= EXERCISE INSTRUCTIONS =
The lines below starting at the line containing "[0:02.70-0:03.60]" and ending at the line containing "Word for word: You're" are to be repeated exactly, with both ends kept and nothing else added.

(Collected data entries)
=== Begin Enclosure ===

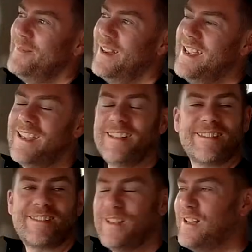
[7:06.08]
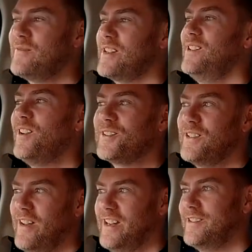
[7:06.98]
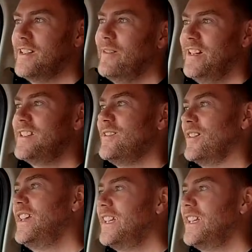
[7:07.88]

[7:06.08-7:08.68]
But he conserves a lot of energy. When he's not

=== End Enclosure ===
=== Begin Enclosure ===

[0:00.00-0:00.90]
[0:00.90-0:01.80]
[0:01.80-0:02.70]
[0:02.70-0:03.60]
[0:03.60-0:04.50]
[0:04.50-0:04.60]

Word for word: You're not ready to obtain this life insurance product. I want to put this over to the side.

=== End Enclosure ===

= SOLVED PROBLEM =
[0:02.70-0:03.60]
[0:03.60-0:04.50]
[0:04.50-0:04.60]

Word for word: You're not ready to obtain this life insurance product. I want to put this over to the side.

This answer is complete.